▶ _Exercise prompt_: I need the records below restated word for word, without their pictures.

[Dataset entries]
┌──
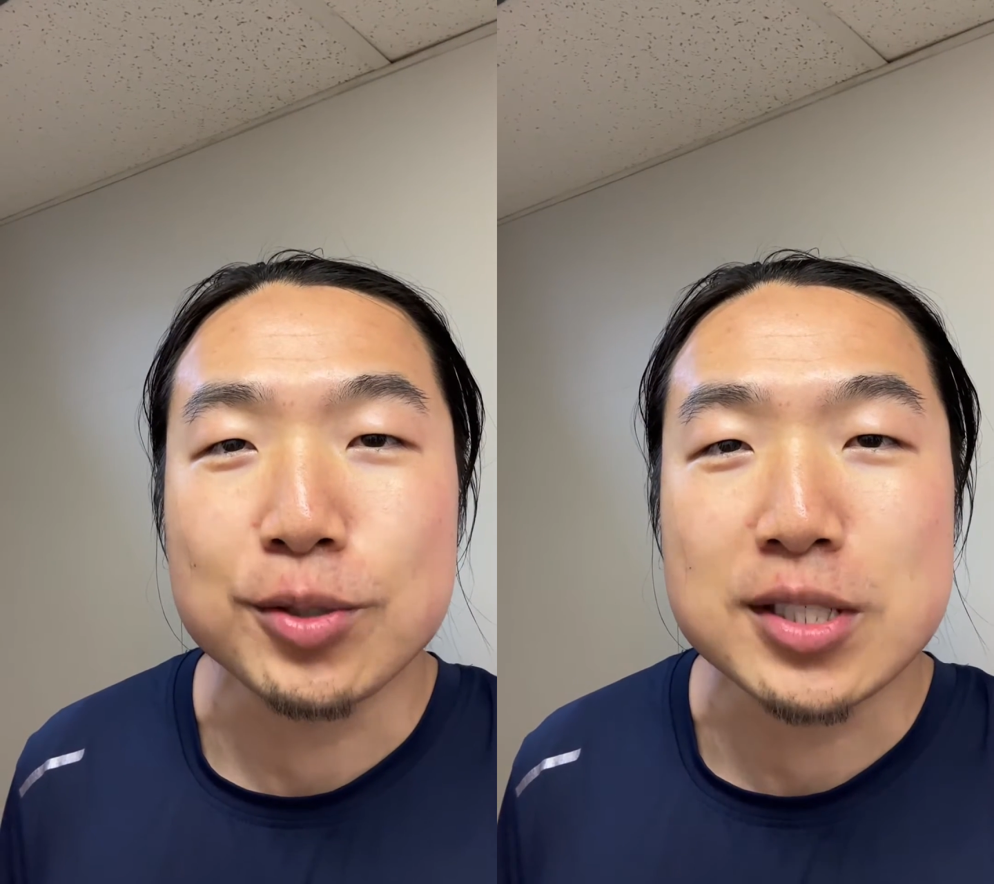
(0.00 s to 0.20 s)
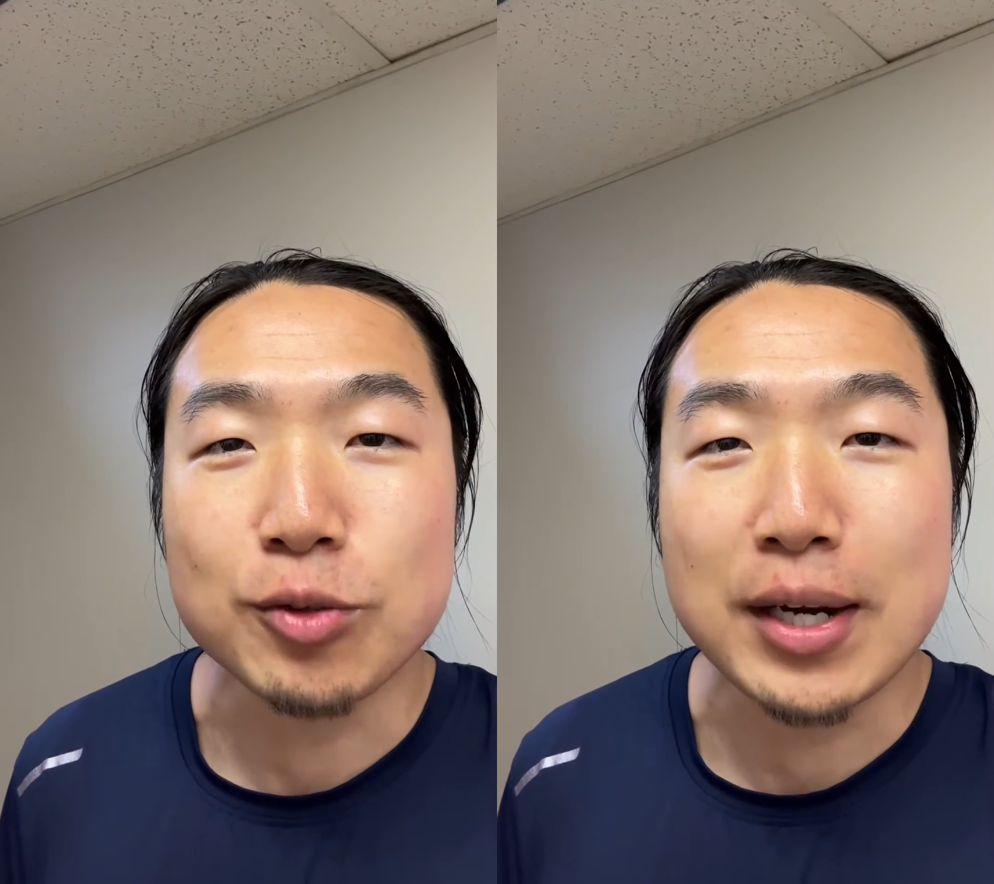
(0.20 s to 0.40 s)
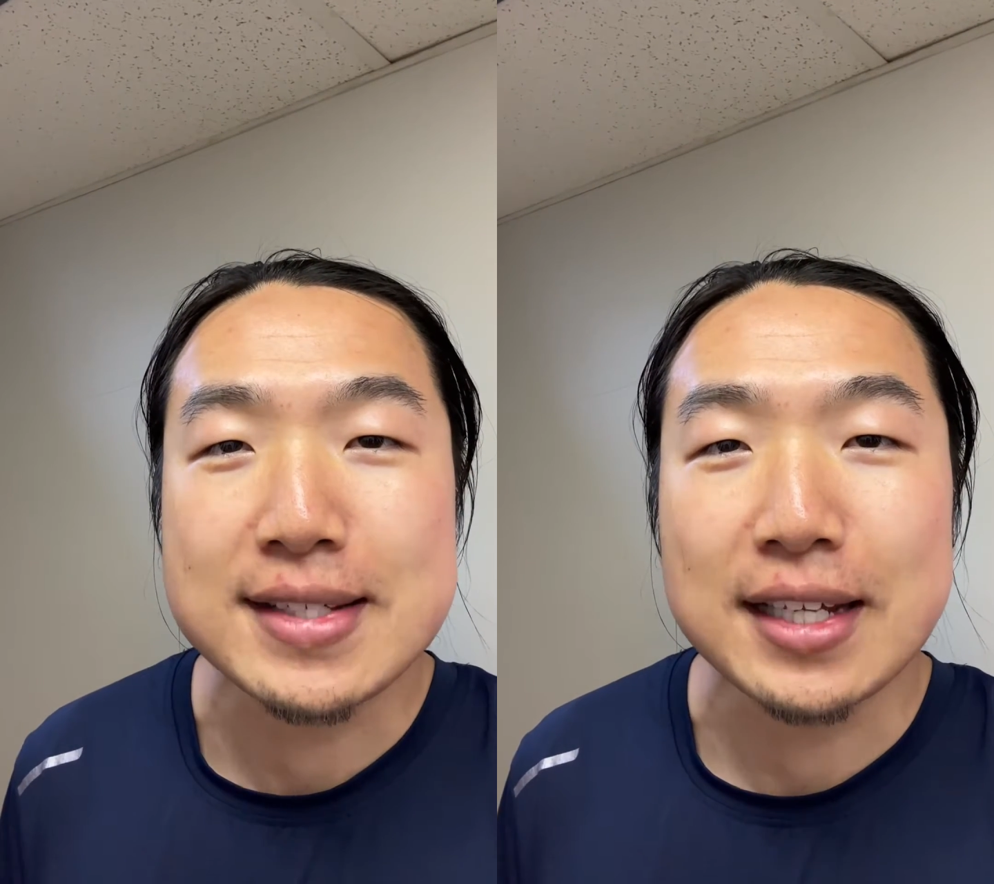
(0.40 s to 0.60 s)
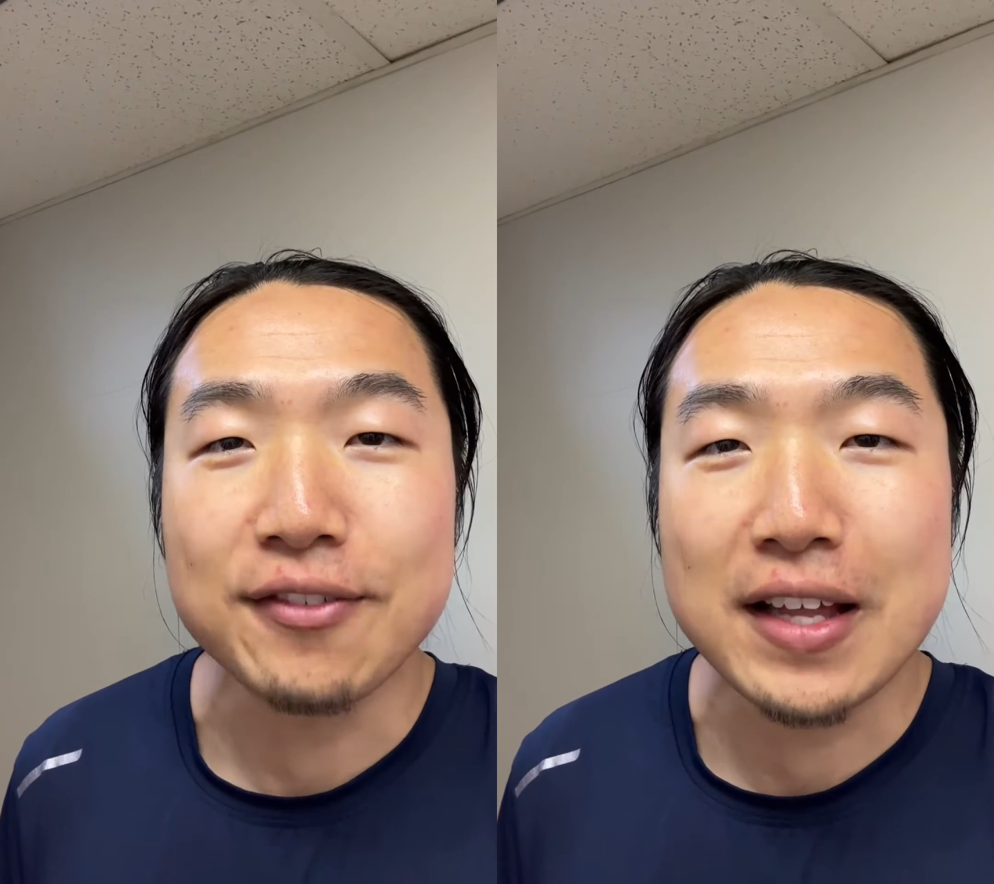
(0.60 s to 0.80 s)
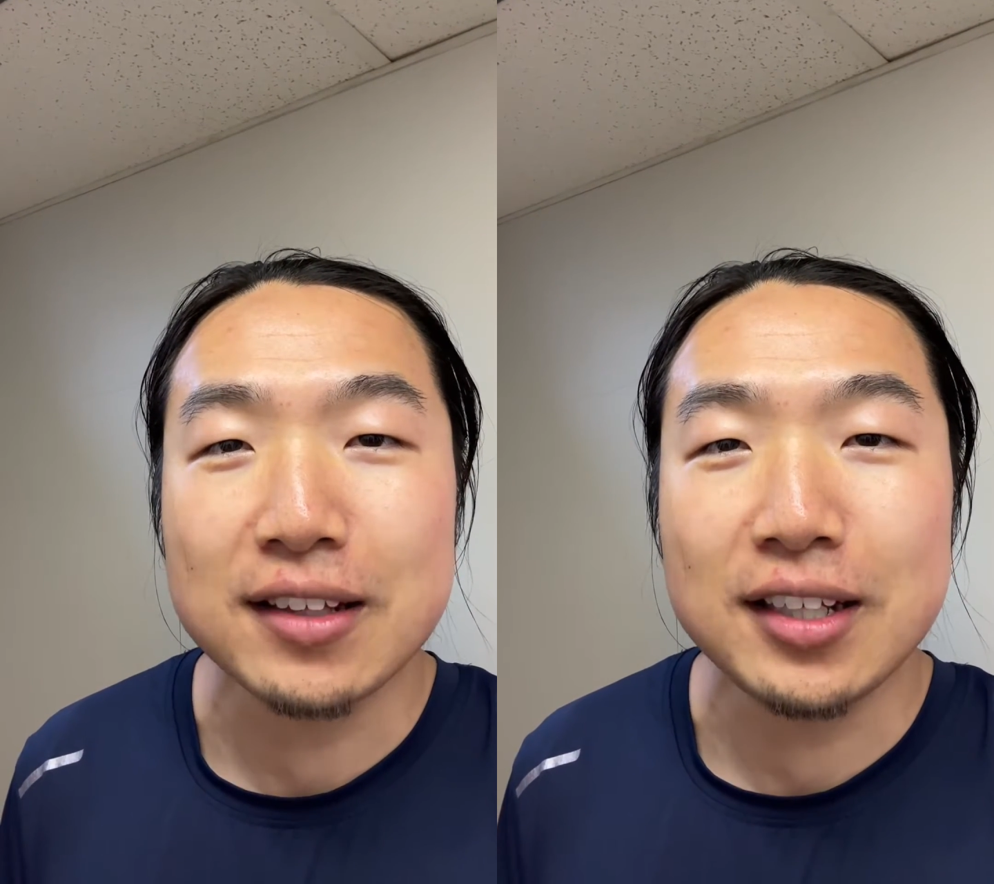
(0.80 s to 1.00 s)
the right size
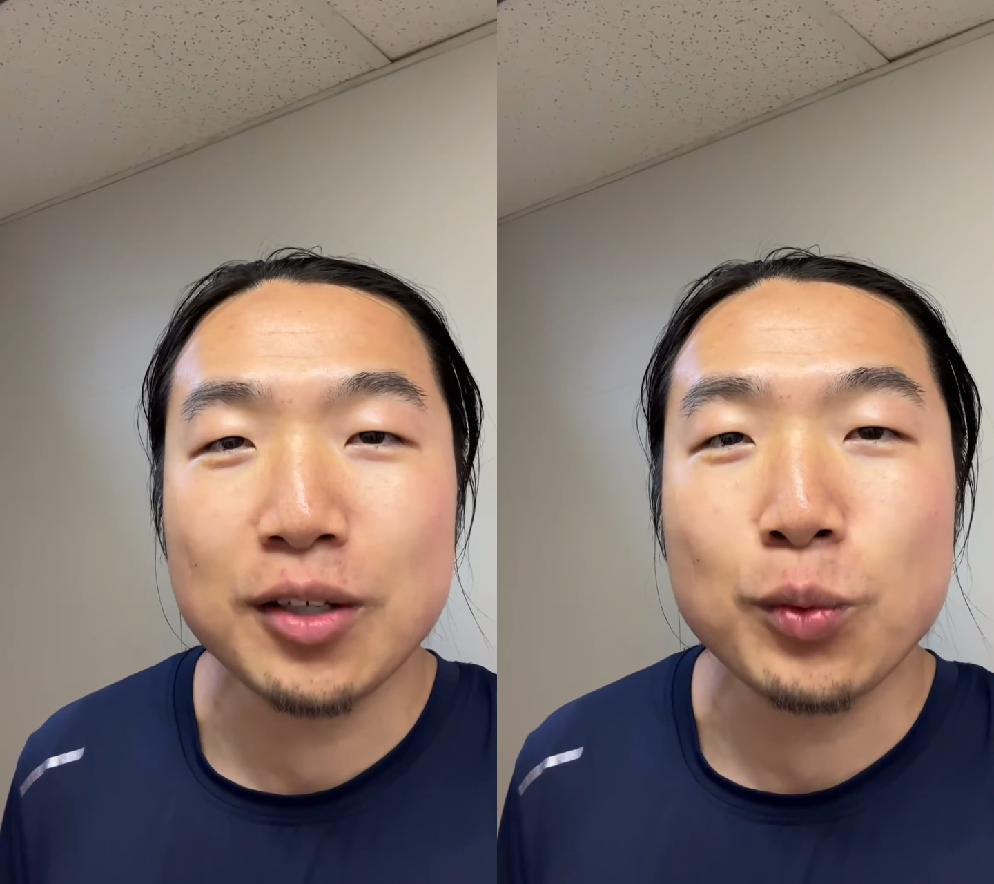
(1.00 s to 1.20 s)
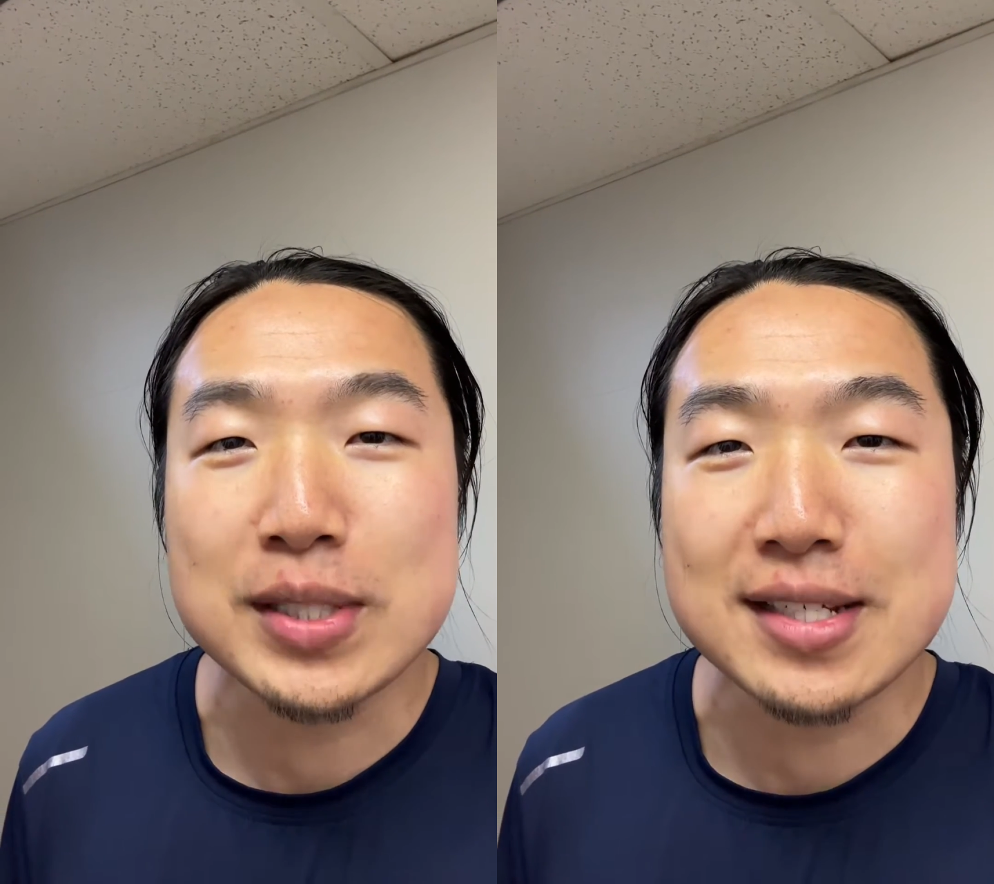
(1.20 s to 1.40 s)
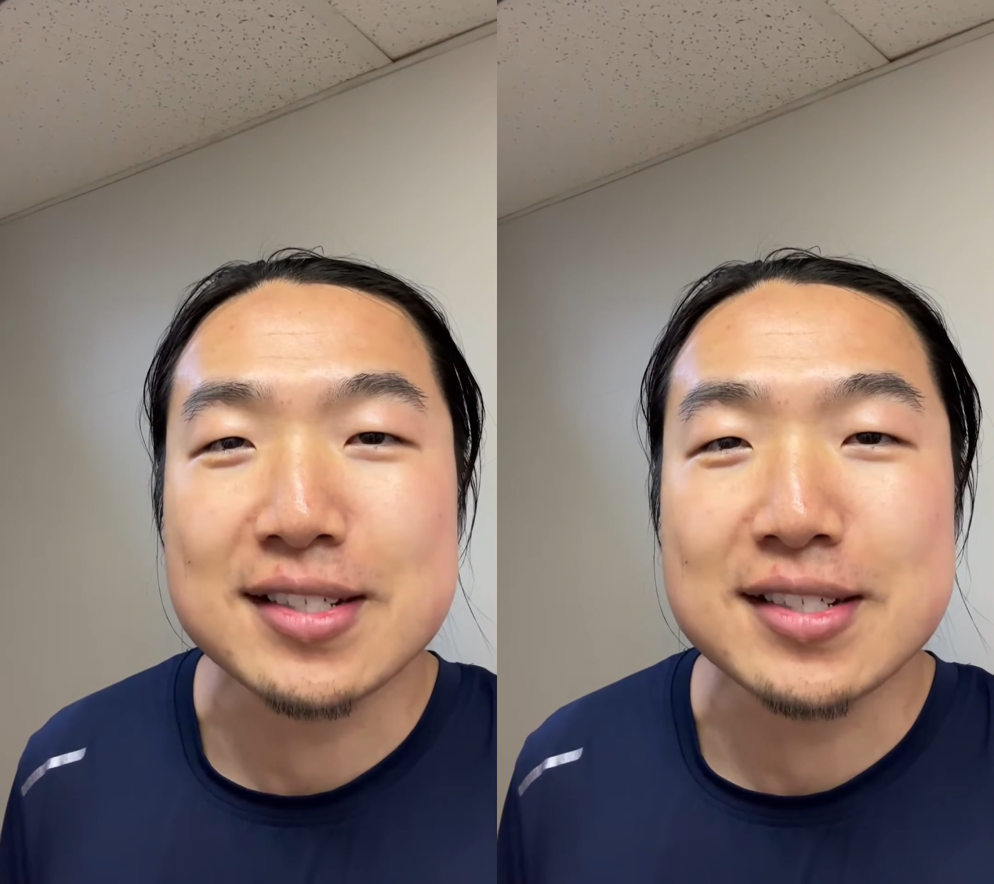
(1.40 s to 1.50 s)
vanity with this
└──
▶ _Answer space_:
(0.00 s to 0.20 s)
(0.20 s to 0.40 s)
(0.40 s to 0.60 s)
(0.60 s to 0.80 s)
(0.80 s to 1.00 s)
the right size
(1.00 s to 1.20 s)
(1.20 s to 1.40 s)
(1.40 s to 1.50 s)
vanity with this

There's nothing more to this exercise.